Minesweeper
Remaining Bombs: 40
You lose...
How to Play
This game of Minesweeper is played on a 16x16 grid. Each of those dark grey squares is called a cell. Some cells are covering bombs, and if you left-click one of those cells, you lose the game! To win, you must identify all the bombs by right-clicking them (they will turn red) and opening the other cells (they will turn light grey).
So how can you tell which cells are bombs? Start by left-clicking one of the cells. This will "open" the surrounding cells. What do the numbers on the cells mean? If a cell is blank (no number), that means it is touching zero bombs in the surrounding eight cells. If a cell has a 1-8 on it, there are that many bombs in the surrounding 8 cells. A 1-cell has 1 bomb in the surruonding area, a 2-cell has 2 bombs in the surrounding area, and so on. Start playing to see if you can figure it out, or read below for the logic approach.
Only N cells remaining: Let's say you're looking at a 3-cell. If 5 of the cells around it have been opened so that there are only 3 closed cells remaining, all 3 of those cells are bombs. The 3 bombs cannot repeat in a cell, so they must live in exactly 3 cells. Show Only N cells Example.

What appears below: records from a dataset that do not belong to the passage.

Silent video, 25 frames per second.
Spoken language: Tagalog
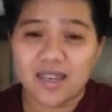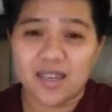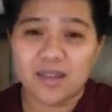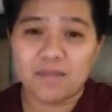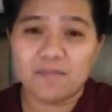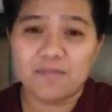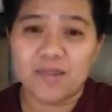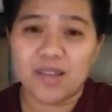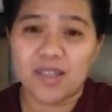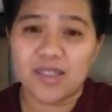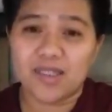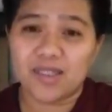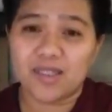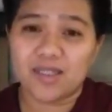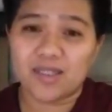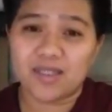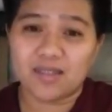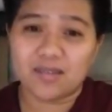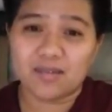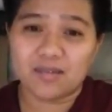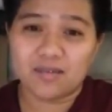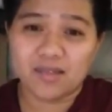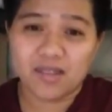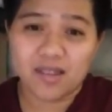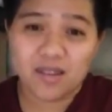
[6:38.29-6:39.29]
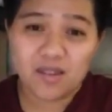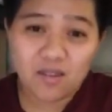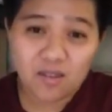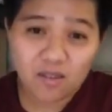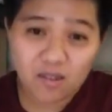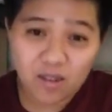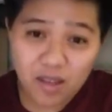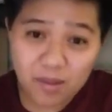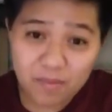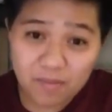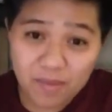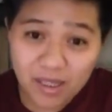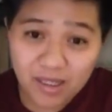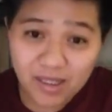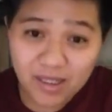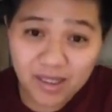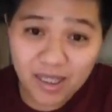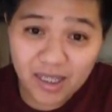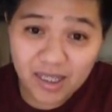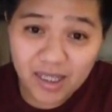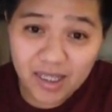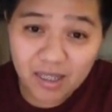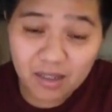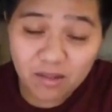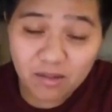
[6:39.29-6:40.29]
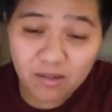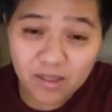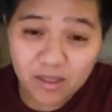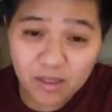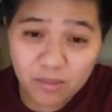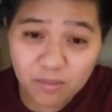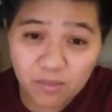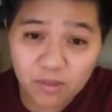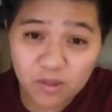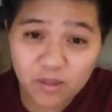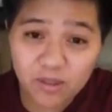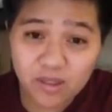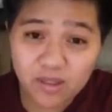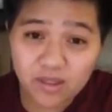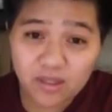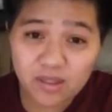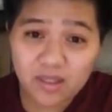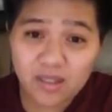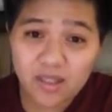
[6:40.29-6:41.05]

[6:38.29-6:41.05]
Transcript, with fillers: I-bless, o i-bless kanya og samot,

Already found the bomb: For example, if a 2-cell is already touching exactly 2 bombs, you can clear the reamining cells. Show Already found Example
1-2-1: If you have a row of numbers in order of 1-2-1, and the 2 has exactly 3 closed cells remaining, the center closed cell is never a bomb. Why does this work? Assume for contradiction that the middle cell is a bomb. Both of the 1-cells can be opened by "Already found the bomb." There is is nowhere left to place the 2-cell's second bomb, so it's impossible. Thus, the middle cell cannot have a bomb. Show 1-2-1 Example
Reduction: Let's say you have 2-3-2 in a row, but they are already all touching one bomb. That means the 2s have 1 bomb remaining, while the 3 has 2 bombs remaining. This has been reduced into a 1-2-1 situation, and you can apply that principle to this situation.